++++ RECORDS FOR THIS EXERCISE

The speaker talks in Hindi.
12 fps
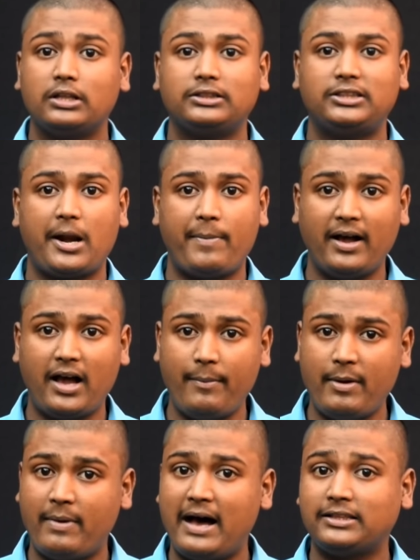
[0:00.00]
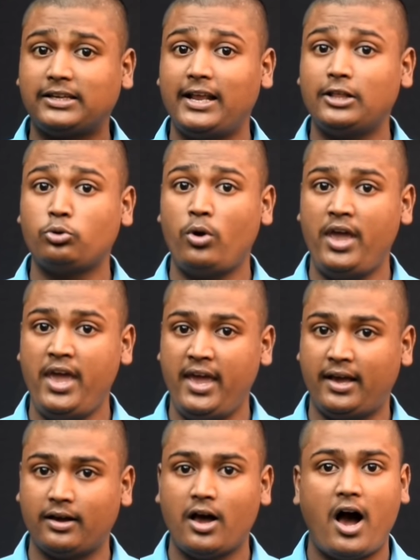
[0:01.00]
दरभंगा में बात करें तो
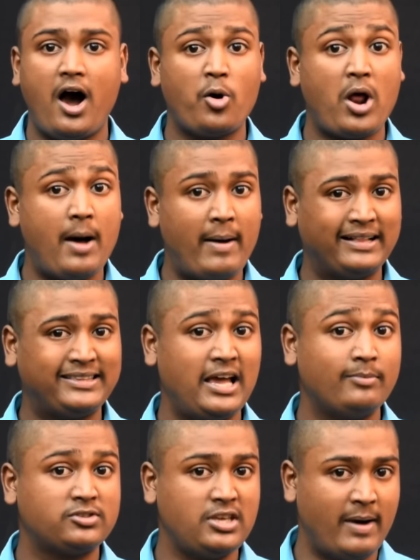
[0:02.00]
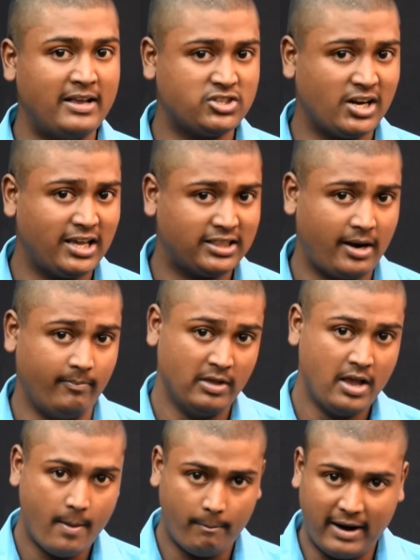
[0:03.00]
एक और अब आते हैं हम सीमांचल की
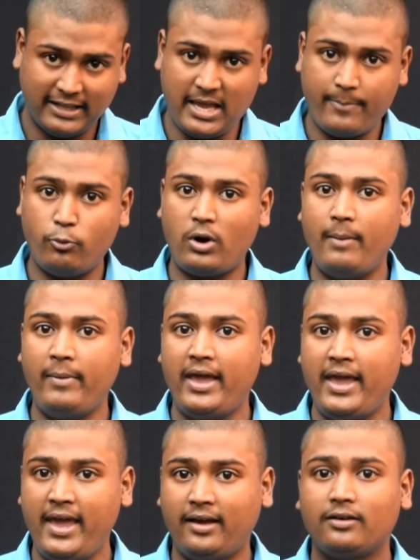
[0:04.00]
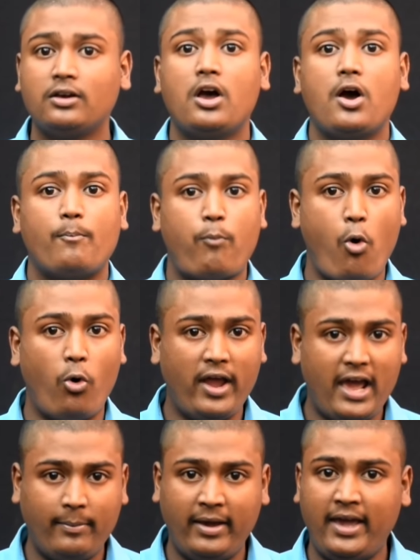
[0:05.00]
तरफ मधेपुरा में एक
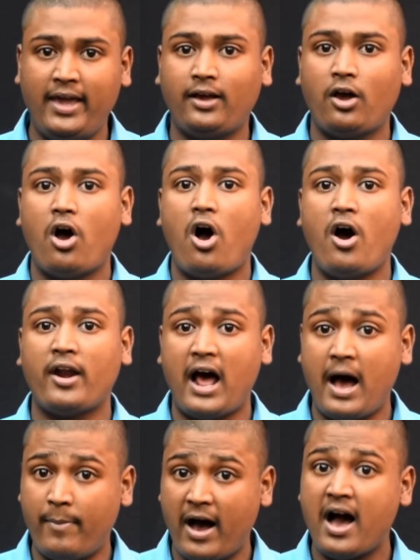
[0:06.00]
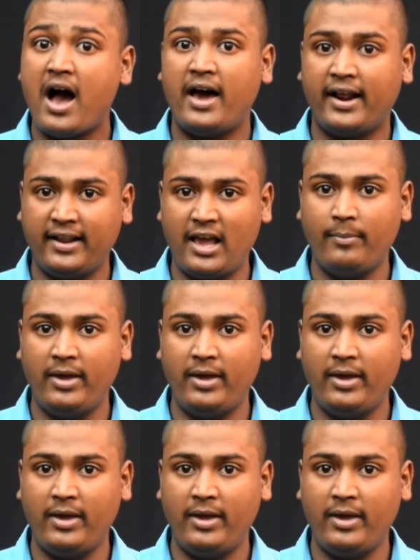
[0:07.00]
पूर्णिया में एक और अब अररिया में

++++++++

Your reply should be the entries copied exactly, with all images omitted.

The speaker talks in Hindi.
12 fps
[0:00.00]
[0:01.00]
दरभंगा में बात करें तो
[0:02.00]
[0:03.00]
एक और अब आते हैं हम सीमांचल की
[0:04.00]
[0:05.00]
तरफ मधेपुरा में एक
[0:06.00]
[0:07.00]
पूर्णिया में एक और अब अररिया में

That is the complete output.